A curated version of the [GTDB v.202 representatives](https://data.gtdb.ecogenomic.org/releases/release202/202.0/) was used for training the models used in Caribou.

The pipeline was also benchmarked by comparing it's performances with [Kraken2](https://github.com/DerrickWood/kraken2) and [MetaPhlan3](https://github.com/biobakery/MetaPhlAn).

All data is available under [Creative Commons Attribution 4.0 International (CC BY 4.0)](https://creativecommons.org/licenses/by/4.0/) on a repository administered by [Canada's Federated Research Data Repository](https://www.frdr-dfdr.ca/repo/)

Dataset repository link: [https://doi.org/10.20383/103.01160](https://doi.org/10.20383/103.01160)

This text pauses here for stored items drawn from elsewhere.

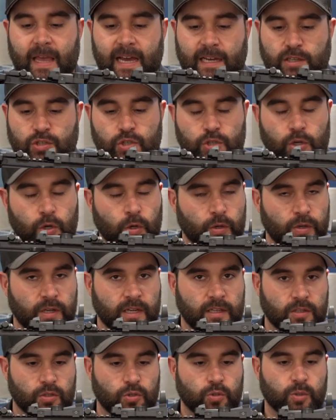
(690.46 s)

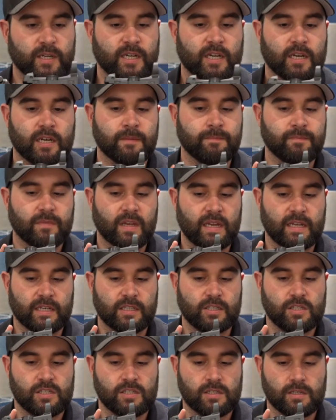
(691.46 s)
excluding the trigger and
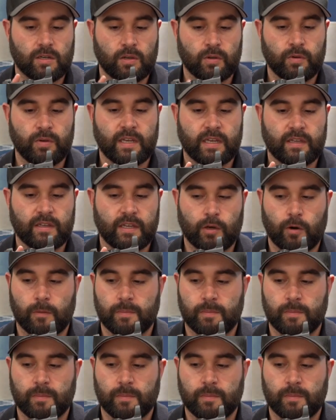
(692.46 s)
excluding the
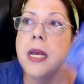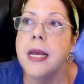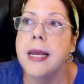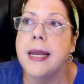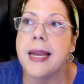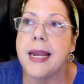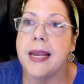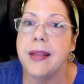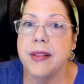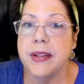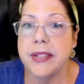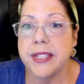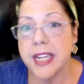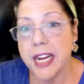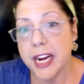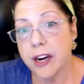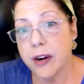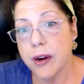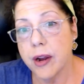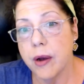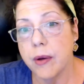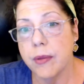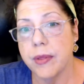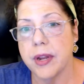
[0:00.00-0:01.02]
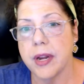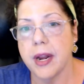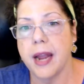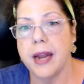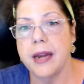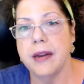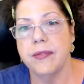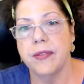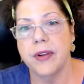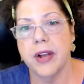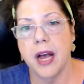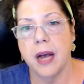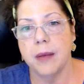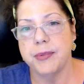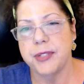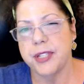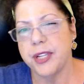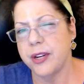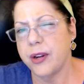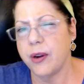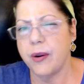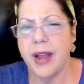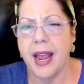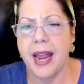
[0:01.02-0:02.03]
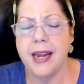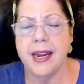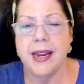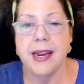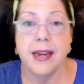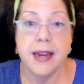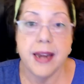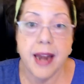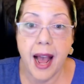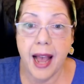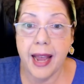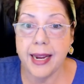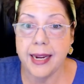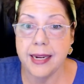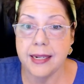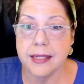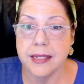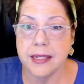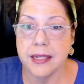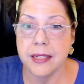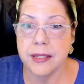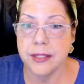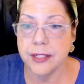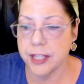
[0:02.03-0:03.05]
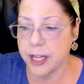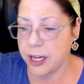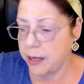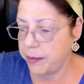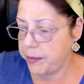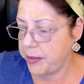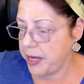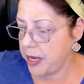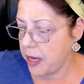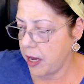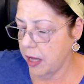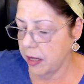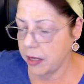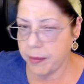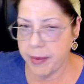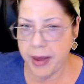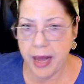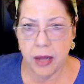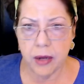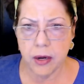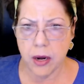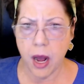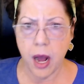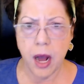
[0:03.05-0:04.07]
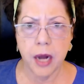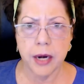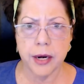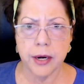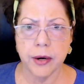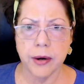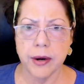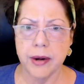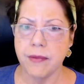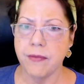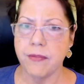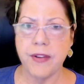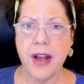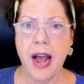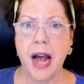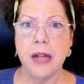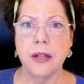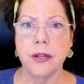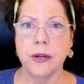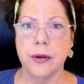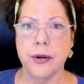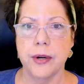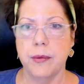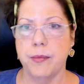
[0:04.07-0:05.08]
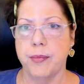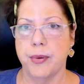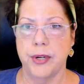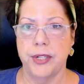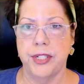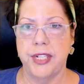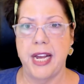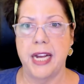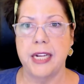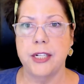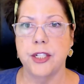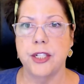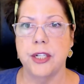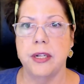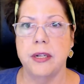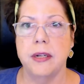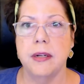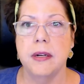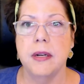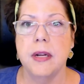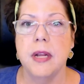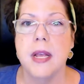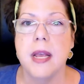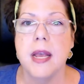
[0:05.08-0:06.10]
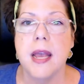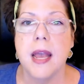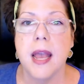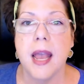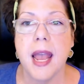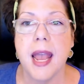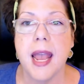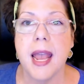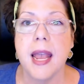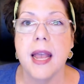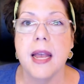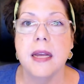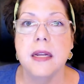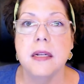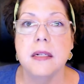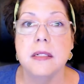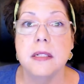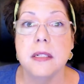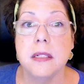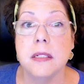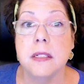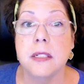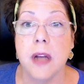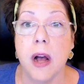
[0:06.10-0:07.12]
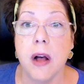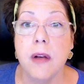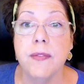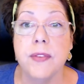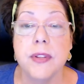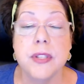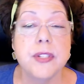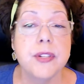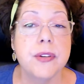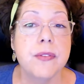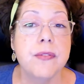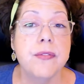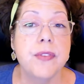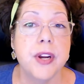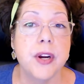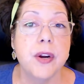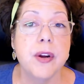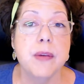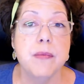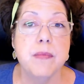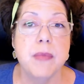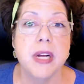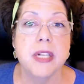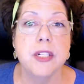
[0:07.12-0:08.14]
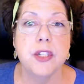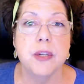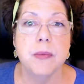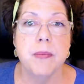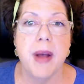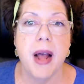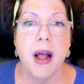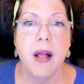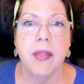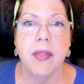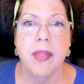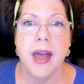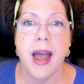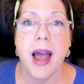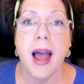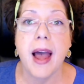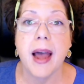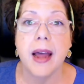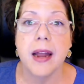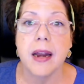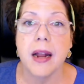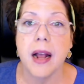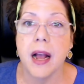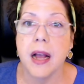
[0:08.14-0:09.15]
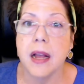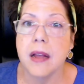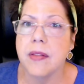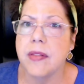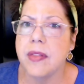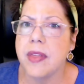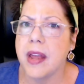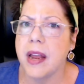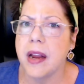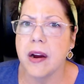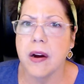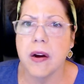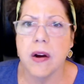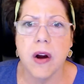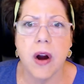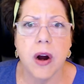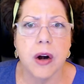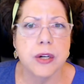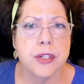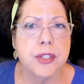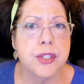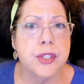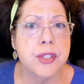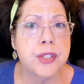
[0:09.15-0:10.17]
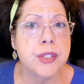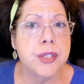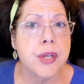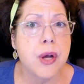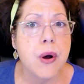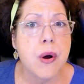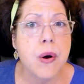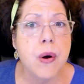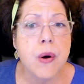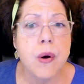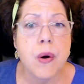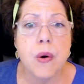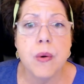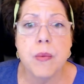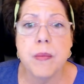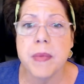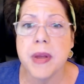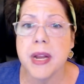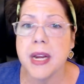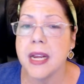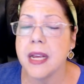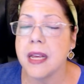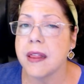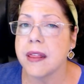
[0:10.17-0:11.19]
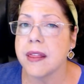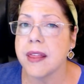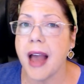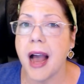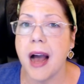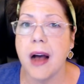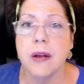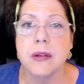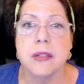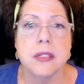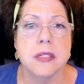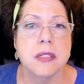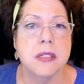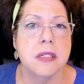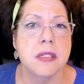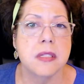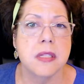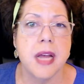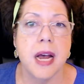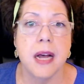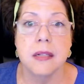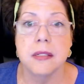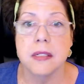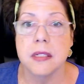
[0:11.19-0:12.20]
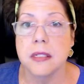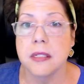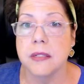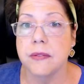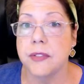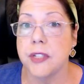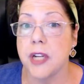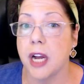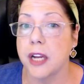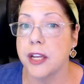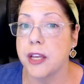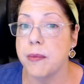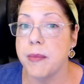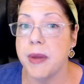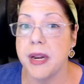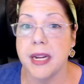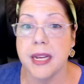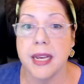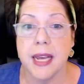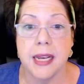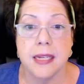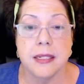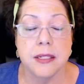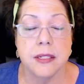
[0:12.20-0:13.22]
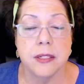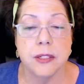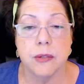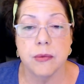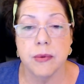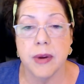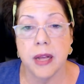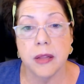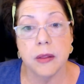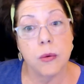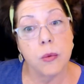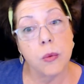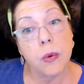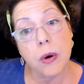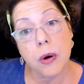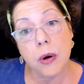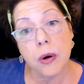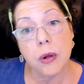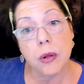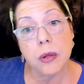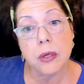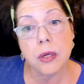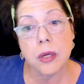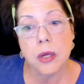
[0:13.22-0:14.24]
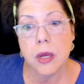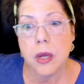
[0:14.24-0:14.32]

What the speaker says: In the tarot, the Knight of Cups, you know, any knight is going to be all about honor and valor and protection. And dolphins are very much about that. There are so many thousands and thousands of documented cases around the world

Dataset repository organisation:
```
root
|- training
|  |- source
|  |- species
|  |- genus
|  |- family
|  |- class
|  |- order
|  |- phylum
|  |- domain
|
|- benchmark
|  |- simulated-reads
|  |  |- ds_50
|  |  |- ds_100
|  |  |- ds_150
|  |  |- ds_200
|  |  |- ds_250
|  |  |- ds_500
|  |
|  |- whole-genomes
|    |- ds_50
|    |- ds_100
|    |- ds_150
|    |- ds_200
|    |- ds_250
|    |- ds_500
|
|- models
```

## Datasets in the repository
For Caribou to be able to use a dataset, it is required that it consist of two files as is mentionned in the [*building database* section of the wiki](https://github.com/bioinfoUQAM/Caribou/wiki/Building-database).
1. A ``fasta`` file containing the sequences
2. A ``csv`` file containing the taxonomic classification

### Training datasets
In the source folder, 3 datasets are present:
* ``GTDB``: Bacterial genomes from GTDB representatives
* ``cucurbita_sample_1000``: A sample of 1000 genomes for the *Cucurbita* genus host 
* ``samples``: A sample dataset consisting of 2 randomly sampled genomes for each species in the GTDB dataset

In the folders named after taxonomic ranks, 3 datasets are present consisting of a growing number of classes each randomly sampled 100x among the classes present more than 100 times for the corresponding taxa.
| Taxa    | Number of classes | Abundance per class | Total number of samples |
|---------|-------------------|---------------------|-------------------------|
| Domain  | 2                 | 1000                | 2000                    |
| Phylum  | 50                | 100                 | 5000                    |
| Class   | 100               | 100                 | 10000                   |
| Order   | 150               | 100                 | 15000                   |
| Family  | 200               | 100                 | 20000                   |
| Genus   | 250               | 100                 | 25000                   |
| Species | 300               | 100                 | 30000                   |

### Benchmark datasets
In this folder, there are 2 datasets categories:
* ``whole-genomes``: Randomly sampled datasets of varying abundances containing whole genomes from species with >100 genomes available
* ``simulated-reads``: Simulated reads (10 per genome) of varying abundances from randomly sampled genomes from species with >100 genomes available

For each category, 6 abundances are present:
* 50 genomes
* 100 genomes
* 150 genomes
* 200 genomes
* 250 genomes
* 500 genomes

Each abundance was then use in triplicates (except for the 500 genomes present in 5x), meaning there are 3 datasets for each abundance in each categories. In total, 40 datasets were generated for this benchmark.


### Models
Pre-trained models for the default neural network (CNN) are available in this repository.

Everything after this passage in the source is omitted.